To compound ideas around masquerades, the exhibition will present two self-portraits of the artist, simple steel armatures wearing masks made in collaboration with master Noh mask maker Yasuo Miichi. One mask depicts Gianni Agnelli and the other Tiepolo’s Halberdier. Leather-clad casts of the artist’s right hand further define these figures – the work incorporating the mask of Agnelli sees the artist holding the black comedy Trumpets and Raspberries (1974) by Dario Fo, about an exchange of identities between Agnelli and a Fiat factory worker. As Tiepolo’s truncated Halberdier, the artist clutches a halberd and gazes eastwards, emulating the pose from the original painting. Hands will appear again in a series of three daguerreotypes entitled Hand of the Artist’s Father, Hand of the Artist, Hand of the Artist’s Son. These ghostly images, made on mirror-like sheets of silver-plated copper, seem to morph one into the other as time marks and transforms what appears to be the same hand.

Furthermore, Starling links the regal 17th-century setting of Tiepolo’s painting to the production of the late-1960s Fiat through a series of photographs of thoroughbred greyhounds which he made at photo studios housed at the Mirafiori car plant in Turin.
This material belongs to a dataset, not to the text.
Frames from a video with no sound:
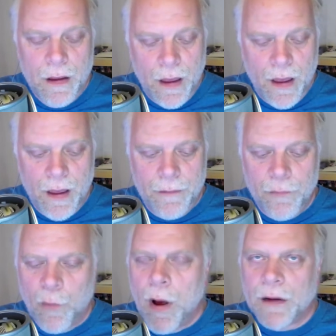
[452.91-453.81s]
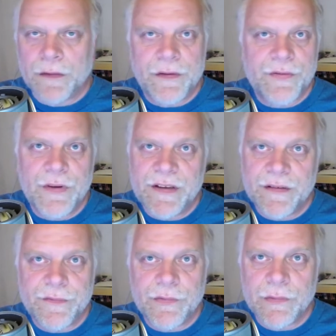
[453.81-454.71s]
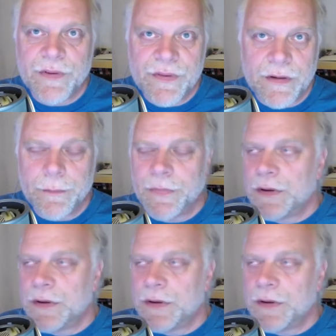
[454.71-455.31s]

walked the streets of Jerusalem.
These large-scale studios, with their seamless white spaces designed for photographing vehicles, become an oddly fitting setting for these predominantly white, pedigree dogs, the product of centuries of selective breeding and aesthetic refinement.

A-A’, B-B’ continues Starling’s interest in the form of the masquerade previously developed in works such as Project for a Masquerade, Hiroshima, (2010; 2011) and At Twilight (2016), as well as an ongoing interest in the design and manufacturing history of Turin. It also follows threads developed in La Decollazione (2018), which was realised for Manifesta 12 in Palermo and explored the material characteristic of Michelangelo Merisi di Caravaggio’s Maltese masterpiece The Beheading of St. John the Baptist (1608). Both works conflate journeys in both time and space and began life with an interest in painting.

Simon Starling (Epsom, 1967) lives and works in Copenhagen. Starling won the Turner Prize in 2005 and was selected for the Hugo Boss award in 2004. His work has been the subject of solo exhibitions at international public and private institutions, including: Frac Ile-de-France, Le Plateau, Paris (2019), Musée regional d’art contemporain, Sérignan, France (2017), Japan Society, New York, USA (2016), Experimental El Eco Museum, Mexico City, Mexico (2015), The Art Club of Chicago and Museum of Contemporary Art, Chicago, USA (2014), Monash University Museum of Art, Melbourne, Australia (2013), Staatsgalerie Stuttgart, Stuttgart, Germany (2013), Tate Britain, London (2013; 2009), Hiroshima City Museum of Contemporary Art, Hiroshima, Japan (2011), Massachusetts Museum of Contemporary Art, North Adams, USA (2008), Power Plant, Toronto, Canada (2008), Musée d’art contemporain du Vel-de-Marne, Vitry-sur-Seine France and Temporäre Kunsthalle Berlin, Berlin, Germany (2009). Among the biennials and international group exhibitions we mention the participation in: 16th Istanbul Biennial (2019), 12th Shanghai Biennial (2018), Manifesta 12, Palermo (2018), 53rd Venice Biennale, Padiglione Scotland (2009), Biennale di Lyon (2007), 8th Sharjah Biennial (2007), 26th Biennial of San Paolo (2004), 50th Venice Biennale (2003).